Stored data:
★ ★ ★ ★ ★ ★ ★
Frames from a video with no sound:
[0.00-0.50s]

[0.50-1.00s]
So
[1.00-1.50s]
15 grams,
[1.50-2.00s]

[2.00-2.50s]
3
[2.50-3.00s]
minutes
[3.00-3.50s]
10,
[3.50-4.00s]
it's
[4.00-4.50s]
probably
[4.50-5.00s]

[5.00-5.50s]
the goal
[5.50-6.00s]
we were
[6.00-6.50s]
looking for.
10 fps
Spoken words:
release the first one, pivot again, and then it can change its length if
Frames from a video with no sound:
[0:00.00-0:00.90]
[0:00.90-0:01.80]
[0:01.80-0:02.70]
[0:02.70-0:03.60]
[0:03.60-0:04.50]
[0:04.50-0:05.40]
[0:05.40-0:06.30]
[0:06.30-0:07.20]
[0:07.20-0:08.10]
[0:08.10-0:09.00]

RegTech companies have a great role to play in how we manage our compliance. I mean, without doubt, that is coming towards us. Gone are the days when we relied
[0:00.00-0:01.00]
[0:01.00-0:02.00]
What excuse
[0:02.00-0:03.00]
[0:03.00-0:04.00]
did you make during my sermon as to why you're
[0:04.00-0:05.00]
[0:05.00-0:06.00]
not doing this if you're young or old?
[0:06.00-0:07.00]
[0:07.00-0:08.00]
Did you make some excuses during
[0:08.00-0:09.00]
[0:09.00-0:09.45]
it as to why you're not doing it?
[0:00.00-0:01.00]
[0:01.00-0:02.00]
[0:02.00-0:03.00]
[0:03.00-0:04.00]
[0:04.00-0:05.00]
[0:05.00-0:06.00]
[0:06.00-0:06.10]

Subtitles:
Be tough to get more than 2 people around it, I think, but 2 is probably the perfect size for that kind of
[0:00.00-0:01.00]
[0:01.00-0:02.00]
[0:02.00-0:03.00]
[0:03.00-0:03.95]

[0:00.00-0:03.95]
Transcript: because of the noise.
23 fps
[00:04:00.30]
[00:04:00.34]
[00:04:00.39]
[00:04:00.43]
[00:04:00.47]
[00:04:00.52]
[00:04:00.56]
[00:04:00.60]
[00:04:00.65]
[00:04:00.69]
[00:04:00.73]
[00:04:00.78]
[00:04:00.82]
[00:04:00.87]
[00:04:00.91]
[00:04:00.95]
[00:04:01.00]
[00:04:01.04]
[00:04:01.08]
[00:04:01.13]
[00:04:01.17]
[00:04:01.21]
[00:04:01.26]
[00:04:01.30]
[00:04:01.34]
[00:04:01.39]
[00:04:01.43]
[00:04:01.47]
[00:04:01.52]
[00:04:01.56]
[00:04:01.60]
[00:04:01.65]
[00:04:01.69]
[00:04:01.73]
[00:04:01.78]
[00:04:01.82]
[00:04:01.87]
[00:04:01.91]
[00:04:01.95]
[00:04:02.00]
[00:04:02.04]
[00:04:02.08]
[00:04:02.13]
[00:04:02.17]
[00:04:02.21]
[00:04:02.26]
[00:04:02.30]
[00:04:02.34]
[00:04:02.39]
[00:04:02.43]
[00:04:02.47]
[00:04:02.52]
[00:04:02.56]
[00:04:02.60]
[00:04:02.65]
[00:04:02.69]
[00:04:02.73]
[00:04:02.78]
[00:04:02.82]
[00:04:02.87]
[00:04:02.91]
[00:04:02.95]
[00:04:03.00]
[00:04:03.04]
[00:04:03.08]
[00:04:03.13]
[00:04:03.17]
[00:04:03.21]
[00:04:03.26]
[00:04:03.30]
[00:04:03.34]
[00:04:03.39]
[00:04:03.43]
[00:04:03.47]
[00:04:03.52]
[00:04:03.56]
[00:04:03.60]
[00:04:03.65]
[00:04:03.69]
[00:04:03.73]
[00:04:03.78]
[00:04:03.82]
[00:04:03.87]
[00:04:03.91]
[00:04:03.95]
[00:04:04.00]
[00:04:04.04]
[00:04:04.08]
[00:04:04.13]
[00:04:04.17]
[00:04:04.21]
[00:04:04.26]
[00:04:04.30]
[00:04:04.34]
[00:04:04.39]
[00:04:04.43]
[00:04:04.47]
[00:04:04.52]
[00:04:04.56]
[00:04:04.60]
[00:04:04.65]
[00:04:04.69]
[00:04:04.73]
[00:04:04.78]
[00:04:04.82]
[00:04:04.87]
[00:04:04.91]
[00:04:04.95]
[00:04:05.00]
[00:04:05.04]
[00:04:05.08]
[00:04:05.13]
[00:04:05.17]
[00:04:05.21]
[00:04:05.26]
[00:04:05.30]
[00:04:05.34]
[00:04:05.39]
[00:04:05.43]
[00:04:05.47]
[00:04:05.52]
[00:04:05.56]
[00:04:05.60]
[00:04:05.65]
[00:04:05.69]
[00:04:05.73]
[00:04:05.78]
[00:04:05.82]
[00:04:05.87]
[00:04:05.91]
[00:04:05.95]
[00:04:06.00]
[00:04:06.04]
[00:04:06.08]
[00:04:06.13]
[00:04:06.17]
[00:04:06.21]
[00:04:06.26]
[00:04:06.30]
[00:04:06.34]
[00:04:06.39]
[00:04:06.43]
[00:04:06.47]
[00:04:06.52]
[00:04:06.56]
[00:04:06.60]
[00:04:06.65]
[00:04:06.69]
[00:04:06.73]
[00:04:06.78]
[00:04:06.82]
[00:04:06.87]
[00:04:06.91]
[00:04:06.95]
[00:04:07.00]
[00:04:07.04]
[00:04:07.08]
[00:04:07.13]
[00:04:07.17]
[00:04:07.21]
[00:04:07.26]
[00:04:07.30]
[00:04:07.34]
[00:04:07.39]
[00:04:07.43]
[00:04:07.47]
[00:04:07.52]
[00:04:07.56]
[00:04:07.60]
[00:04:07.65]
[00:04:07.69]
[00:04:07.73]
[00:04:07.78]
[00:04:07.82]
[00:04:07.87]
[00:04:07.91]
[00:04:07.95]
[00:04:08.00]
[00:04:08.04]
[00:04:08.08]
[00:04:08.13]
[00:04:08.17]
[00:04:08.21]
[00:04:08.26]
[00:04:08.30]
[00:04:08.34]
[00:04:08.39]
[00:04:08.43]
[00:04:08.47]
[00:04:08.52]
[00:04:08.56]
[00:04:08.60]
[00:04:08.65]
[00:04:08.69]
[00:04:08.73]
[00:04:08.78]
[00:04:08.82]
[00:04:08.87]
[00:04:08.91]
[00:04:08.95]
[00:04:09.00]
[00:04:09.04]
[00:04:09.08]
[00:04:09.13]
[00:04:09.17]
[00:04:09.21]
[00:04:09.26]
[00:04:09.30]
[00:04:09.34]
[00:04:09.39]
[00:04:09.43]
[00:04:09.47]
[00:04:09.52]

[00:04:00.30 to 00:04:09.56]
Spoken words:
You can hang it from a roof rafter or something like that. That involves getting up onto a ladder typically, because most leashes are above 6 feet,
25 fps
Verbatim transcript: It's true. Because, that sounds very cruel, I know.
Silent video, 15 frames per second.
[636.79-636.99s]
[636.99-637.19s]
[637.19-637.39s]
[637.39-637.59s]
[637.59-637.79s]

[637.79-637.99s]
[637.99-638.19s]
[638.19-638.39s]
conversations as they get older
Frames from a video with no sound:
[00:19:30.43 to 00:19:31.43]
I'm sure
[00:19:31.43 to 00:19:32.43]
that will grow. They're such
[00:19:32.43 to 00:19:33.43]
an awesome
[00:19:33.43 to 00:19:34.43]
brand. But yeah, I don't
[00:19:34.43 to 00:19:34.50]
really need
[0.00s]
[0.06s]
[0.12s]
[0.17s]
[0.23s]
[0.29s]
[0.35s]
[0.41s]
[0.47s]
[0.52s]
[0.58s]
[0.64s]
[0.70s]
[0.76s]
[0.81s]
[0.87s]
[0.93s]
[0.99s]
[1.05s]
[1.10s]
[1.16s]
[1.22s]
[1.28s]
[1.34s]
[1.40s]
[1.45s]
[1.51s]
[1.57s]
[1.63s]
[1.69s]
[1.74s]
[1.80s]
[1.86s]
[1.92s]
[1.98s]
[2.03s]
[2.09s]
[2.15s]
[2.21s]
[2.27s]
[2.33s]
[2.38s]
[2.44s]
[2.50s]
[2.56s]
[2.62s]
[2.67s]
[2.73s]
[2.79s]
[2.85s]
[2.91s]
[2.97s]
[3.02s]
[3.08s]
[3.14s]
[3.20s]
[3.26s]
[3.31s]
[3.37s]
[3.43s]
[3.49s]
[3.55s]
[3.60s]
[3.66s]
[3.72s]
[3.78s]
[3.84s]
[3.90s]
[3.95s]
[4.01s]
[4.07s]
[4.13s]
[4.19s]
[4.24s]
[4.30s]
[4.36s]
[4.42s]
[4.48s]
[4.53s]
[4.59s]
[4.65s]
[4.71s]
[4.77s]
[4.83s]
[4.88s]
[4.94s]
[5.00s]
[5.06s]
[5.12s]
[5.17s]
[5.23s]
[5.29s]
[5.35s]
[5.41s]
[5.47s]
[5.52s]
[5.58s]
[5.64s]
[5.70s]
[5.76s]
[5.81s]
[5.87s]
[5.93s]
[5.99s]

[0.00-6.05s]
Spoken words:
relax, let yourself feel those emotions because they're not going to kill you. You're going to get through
★ ★ ★ ★ ★ ★ ★
[AIM OF THE EXERCISE]: From the records above, quote only the lines running from the line with "[00:04:08.47]" to the line with "Verbatim transcript: It's", both lines included.

[RESPONSE]:
[00:04:08.47]
[00:04:08.52]
[00:04:08.56]
[00:04:08.60]
[00:04:08.65]
[00:04:08.69]
[00:04:08.73]
[00:04:08.78]
[00:04:08.82]
[00:04:08.87]
[00:04:08.91]
[00:04:08.95]
[00:04:09.00]
[00:04:09.04]
[00:04:09.08]
[00:04:09.13]
[00:04:09.17]
[00:04:09.21]
[00:04:09.26]
[00:04:09.30]
[00:04:09.34]
[00:04:09.39]
[00:04:09.43]
[00:04:09.47]
[00:04:09.52]

[00:04:00.30 to 00:04:09.56]
Spoken words:
You can hang it from a roof rafter or something like that. That involves getting up onto a ladder typically, because most leashes are above 6 feet,
25 fps
Verbatim transcript: It's true. Because, that sounds very cruel, I know.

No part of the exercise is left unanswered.